Study participants underwent assessments for cognitive and olfactory functioning at baseline and after 6 months of odorant exposure. These assessments included the Mini-Mental State Examination (MMSE) to confirm normal cognitive functioning as well as the Rey Auditory Verbal Learning Test to evaluate verbal learning and memory, and the completion of 3 subsets of the Weschler Adult Intelligence Scale-Third Edition (WAIS-III). The researchers used the “Sniffin’ Sticks” test to assess olfactory system function as a way to determine whether olfactory enrichment enhanced olfactory performance.

Study participants in the 2 MRI groups had functional (fMRI) scans at baseline and after the 6-month exposure. This allowed the researchers to use diffusion-weighted imaging to analyze bilateral changes in the white matter of limbic regions in the brain, specifically the uncinate fasciculus and the hippocampal cingulum of the brain. These particular regions were of interest because of their documented association with learning and memory.

After 6 months, individuals in the olfactory-enriched groups demonstrated improved cognitive functioning on the Rey Auditory Verbal Learning Test (Timepoint x Group interaction, F=6.63; P =.02; Cohen’s d=1.08).
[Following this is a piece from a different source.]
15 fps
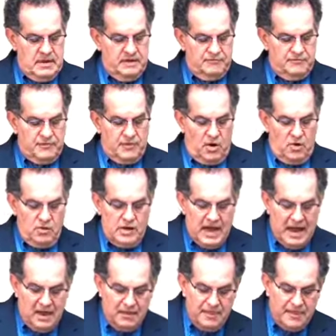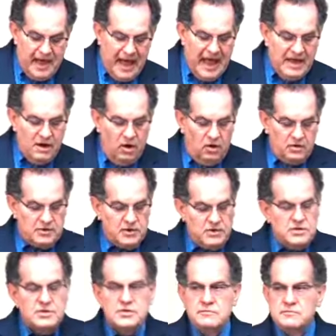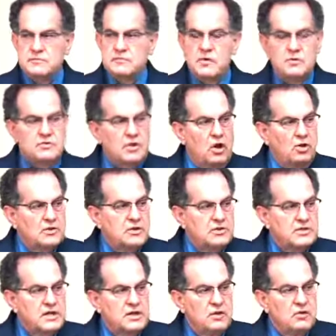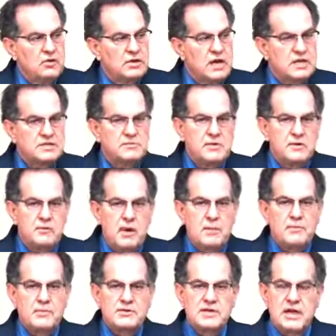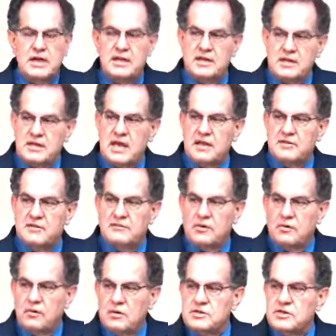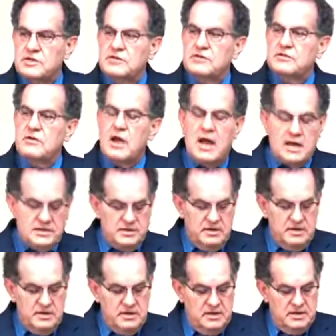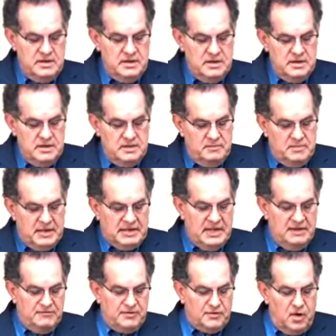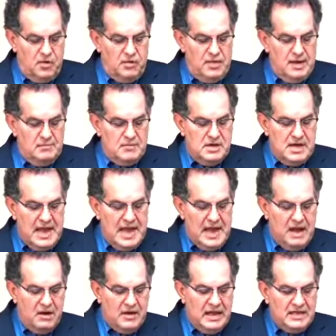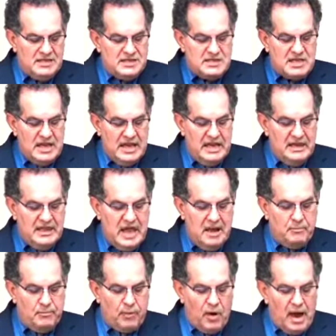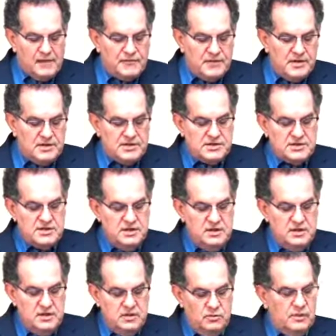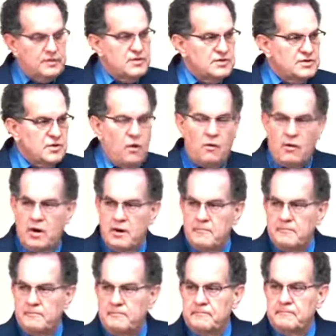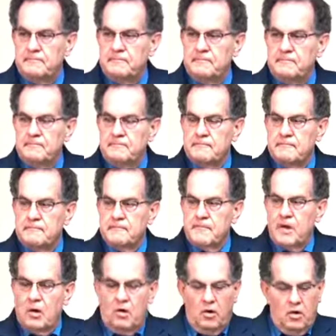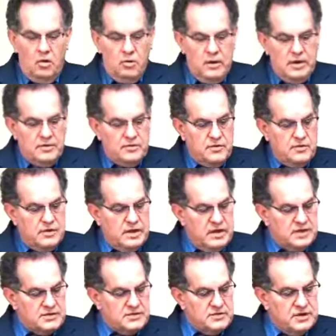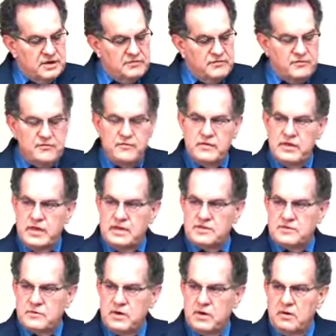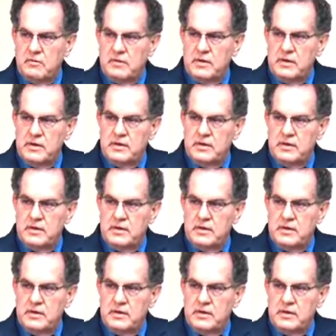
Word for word: They've thrown down thine altars. Those altars in the Old Testament represented the death of the Lord Jesus Christ. But they've thrown them down and slain thy prophets with the sword. All the way through the history of Israel,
Compared with the control groups, the adults in the olfactory-enriched groups demonstrated a 226% difference in average performance on this neuropsychological test.

Additionally, compared with individuals in the corresponding control group, those who were exposed to the essential oils overnight and underwent MRI demonstrated increased diffusivity of the left uncinate fasciculus (Timepoint x Group interaction, F=4.39; P =.043; ηp2=.101) after 6 months.

The researchers wrote, “We have shown that minimal olfactory enrichment at night using an odorant diffuser results in significant improvements in both verbal memory and the integrity of a specific brain pathway.” They concluded, “Our findings should stimulate larger scale clinical trials systematically testing the therapeutic efficacy of olfactory enrichment in treating memory loss in older adults,” the researchers concluded.

Study limitations included attrition due to COVID-19, which further reduced the small sample size. Additionally, the design limitations of the diffusor did not allow for testing multiple odorants per night.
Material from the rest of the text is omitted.